(Dataset entries)
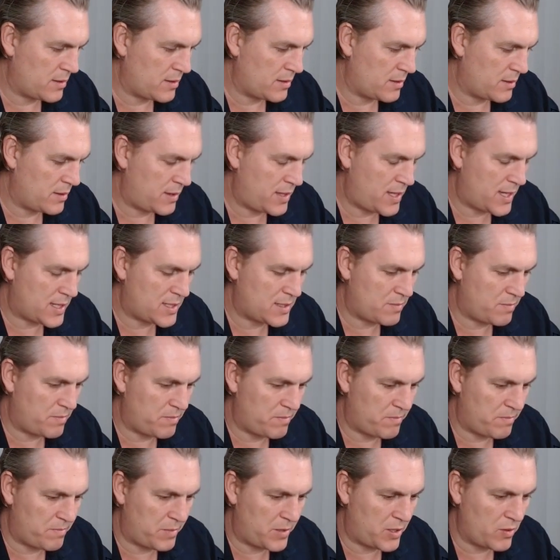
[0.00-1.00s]
That's
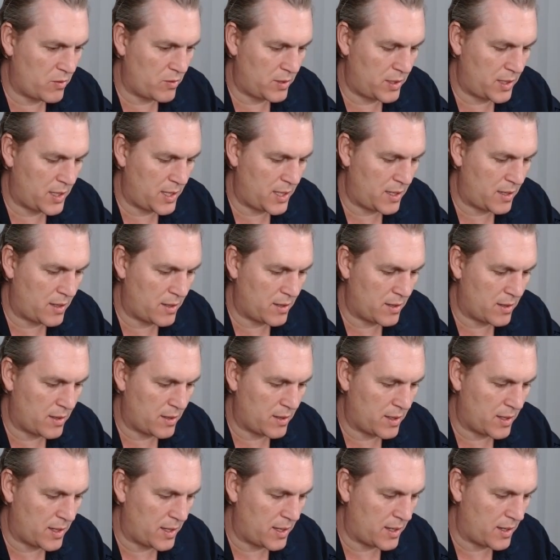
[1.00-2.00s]
purely
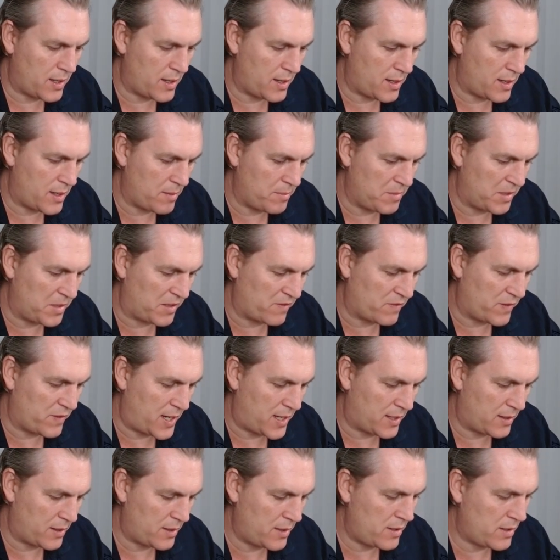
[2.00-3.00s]

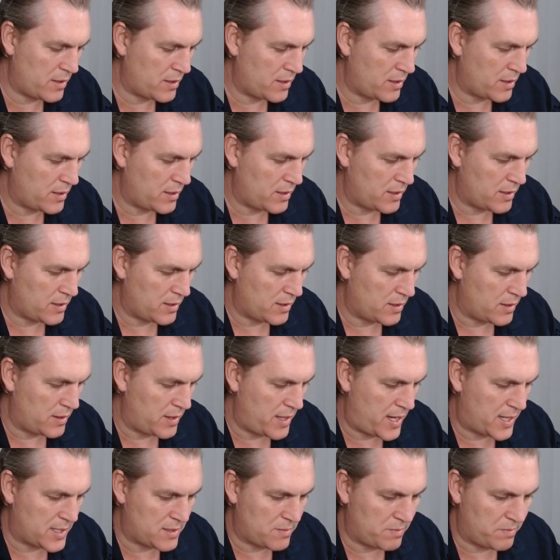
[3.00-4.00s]
McFarlane.
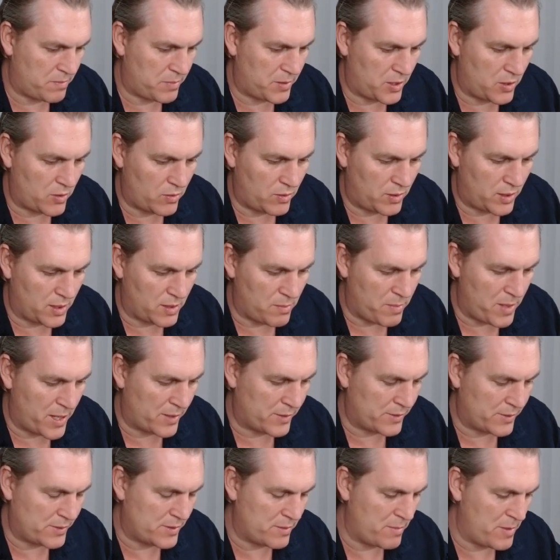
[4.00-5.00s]
That's purely
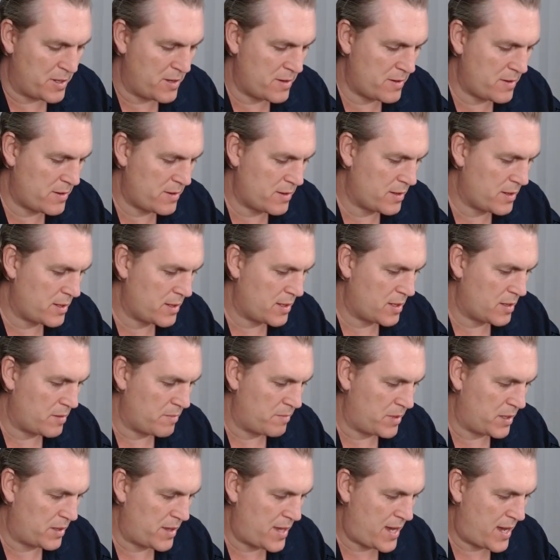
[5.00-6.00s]
Belzeman,
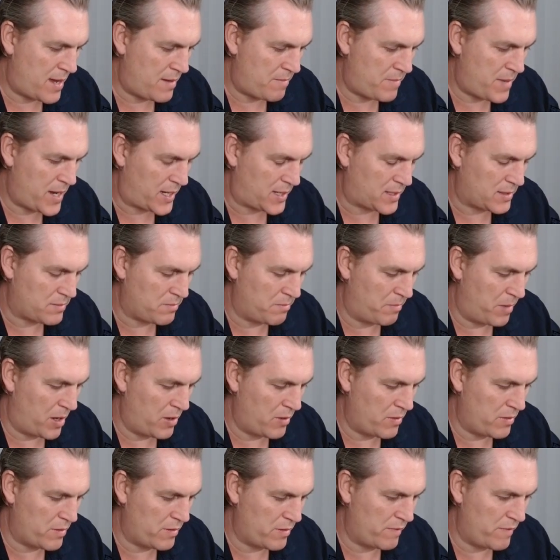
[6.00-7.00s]
but that makes
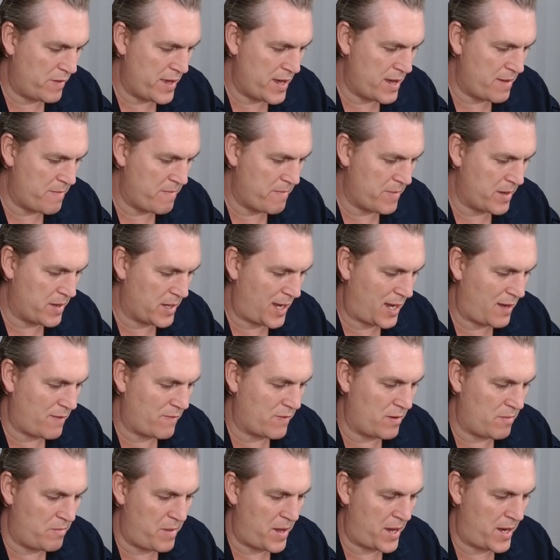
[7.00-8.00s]
both of them
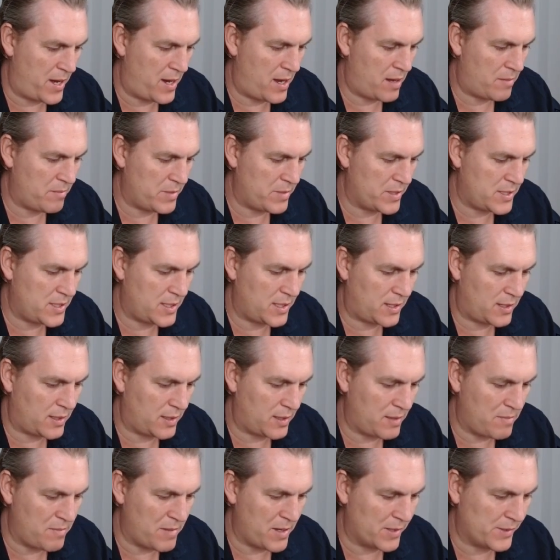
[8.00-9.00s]
even better, particularly
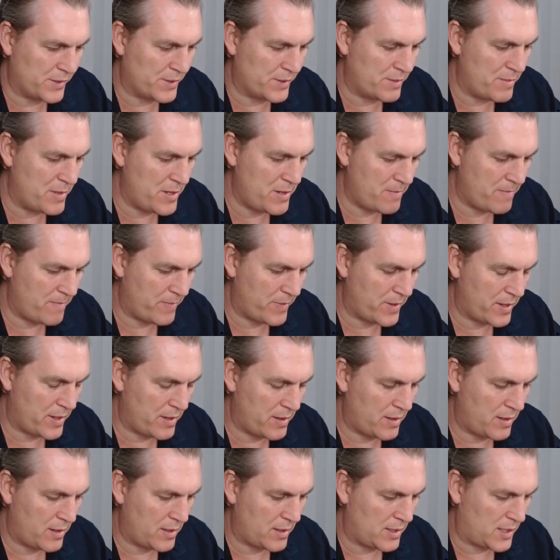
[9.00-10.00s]
Belzeman.
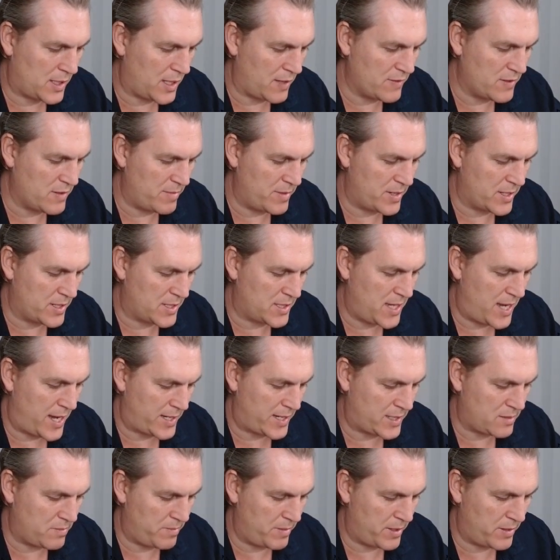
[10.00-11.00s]
Gives him an attack
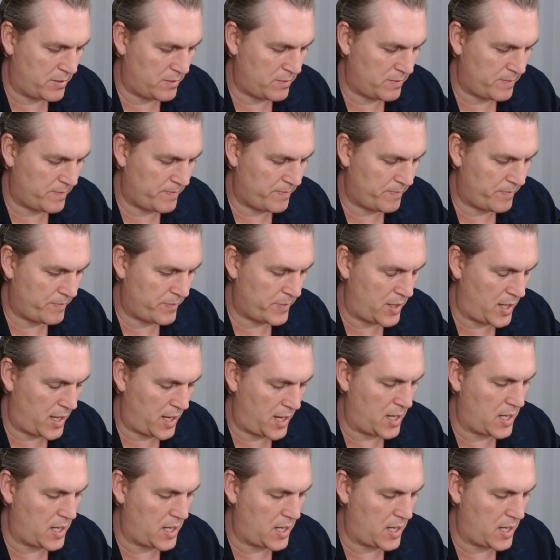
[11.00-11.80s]
spell and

▶ _WHAT THE TASK REQUIRES_
When you copy the data above, reproduce each line exactly and skip every image.

▶ _ANSWER SPACE_
[0.00-1.00s]
That's
[1.00-2.00s]
purely
[2.00-3.00s]

[3.00-4.00s]
McFarlane.
[4.00-5.00s]
That's purely
[5.00-6.00s]
Belzeman,
[6.00-7.00s]
but that makes
[7.00-8.00s]
both of them
[8.00-9.00s]
even better, particularly
[9.00-10.00s]
Belzeman.
[10.00-11.00s]
Gives him an attack
[11.00-11.80s]
spell and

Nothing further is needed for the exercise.